Here’s a hardware check for Khao Talo Towers, the Pobaan’s modest residence on the hill teetering above Pattaya: two cordless phones attached to a landline, Mr Pobaan’s six-year old mobile and Mrs Pobaan’s state-of-the art Galaxy SIII. (That’s a phone, not a Star Trek vehicle.)
I try to call a friend on our land-line. The first cordless phone isn’t working because the contacts are rusty and so the handset hasn’t charged. When I try the other, I get through, but my friend complains that I’m breaking up. I move closer to the ‘base station’ as the bit of plastic on which the handset rests is grandly known; still no good. I bend down. I’m now so close to the base station that my neck is sore and the thing might as well not be cordless.
‘I still can’t hear you.’
‘I can hear you.’
‘How are the kids?’
‘I’ll call you back.’
I try again later with the same result. I scratch the rust off the contacts on the other one and wait six hours as instructed for a full charge but by this time my friend is in bed. The next day I try again but the call quickly degenerates into an exchange of ‘what?’, ‘sorry I didn’t catch that’ and ‘it must be something on the line’.
While pondering the cause of this consistent malfunction, I am reminded of when the maintenance chap in our village came to look at a fault in the structure of our gracious home.
‘You have to remember,’ he said darkly, ‘that we live in a tropical country.
‘In tropical countries,’ he continued as he ran his finger along a worrying crack in a newly-plastered wall, ‘things fall apart.’
I also remembered something someone had told me about cars: ‘You can’t expect a car battery to last more than a couple of years,’ he told me cheerfully. ‘This is a hot country after all.’

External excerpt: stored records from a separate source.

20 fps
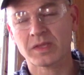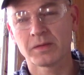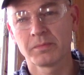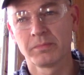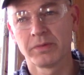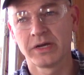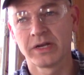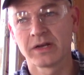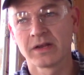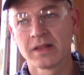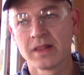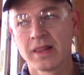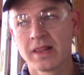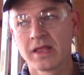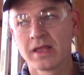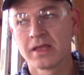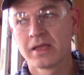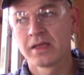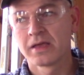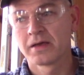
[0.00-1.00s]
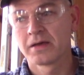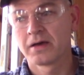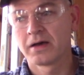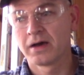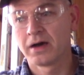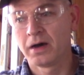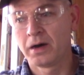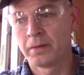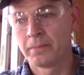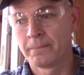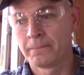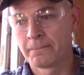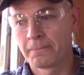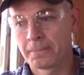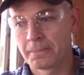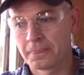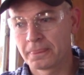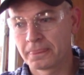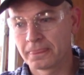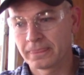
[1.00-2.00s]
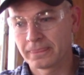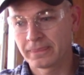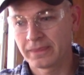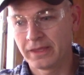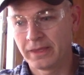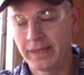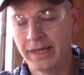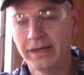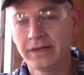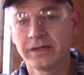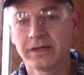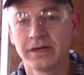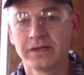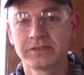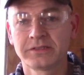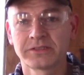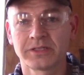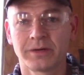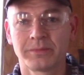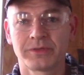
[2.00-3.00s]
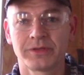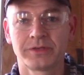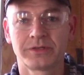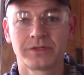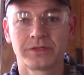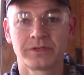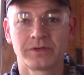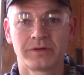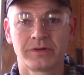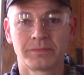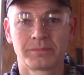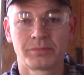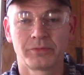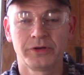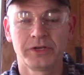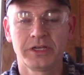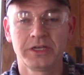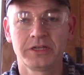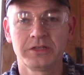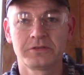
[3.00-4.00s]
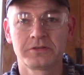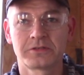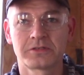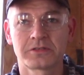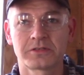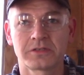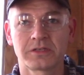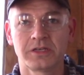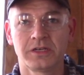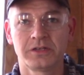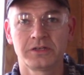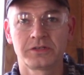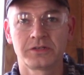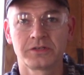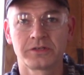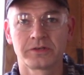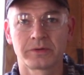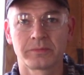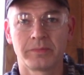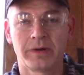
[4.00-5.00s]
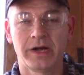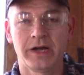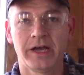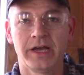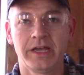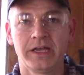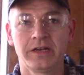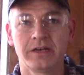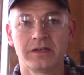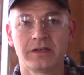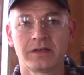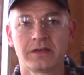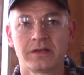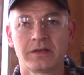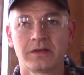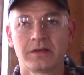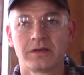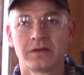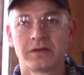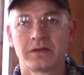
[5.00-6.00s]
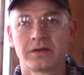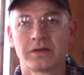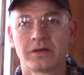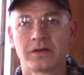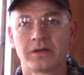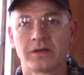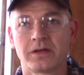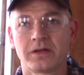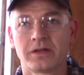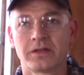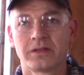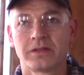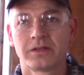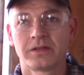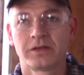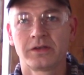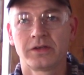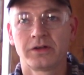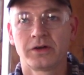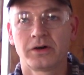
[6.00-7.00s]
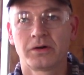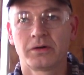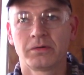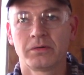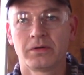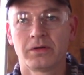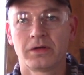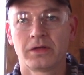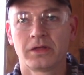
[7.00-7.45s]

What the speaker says: But, and that does something to you. It breeds into your mind, you know,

With this advice jangling in my ears, I put two and two together and conclude that the batteries in cordless phones take one look at the tropical paradise into which they have been fitted and promptly go on the blink.
You’d think that resorting to the mobile kind of phone would solve all these problems, but no, such recourse merely introduces new difficulties. If I wish to converse with my beloved when she is away from home, in the salon perhaps, having her crowning glory primped into perfection, you’d think that all I’d have to do (as the Beatles once sang) was call. Oh, naive reader! How could you think such a thing? Let’s say I’m sitting in a bar, missing Mrs Pobaan. An urge to hear her tinkling tones overcomes me to such an extent that I decide to call her. For a connection to be made, the following conditions must be met: I have my phone with me, it’s charged, it has enough credit to make the call, I have reception, Mrs Pobaan has her phone with her, it’s charged, she has credit, she has reception, the music in the salon isn’t loud and her phone isn’t buried under a scarf in her bag that prevents her from hearing the ring and, if it rings, she bothers to pick it up.
These conditions are less likely to coincide than an alignment of all the planets; that’s why we almost never get to speak on the phone.
I’m getting a bakelite device installed in the hall and will sit on my telephone seat night and day, confident that you will call.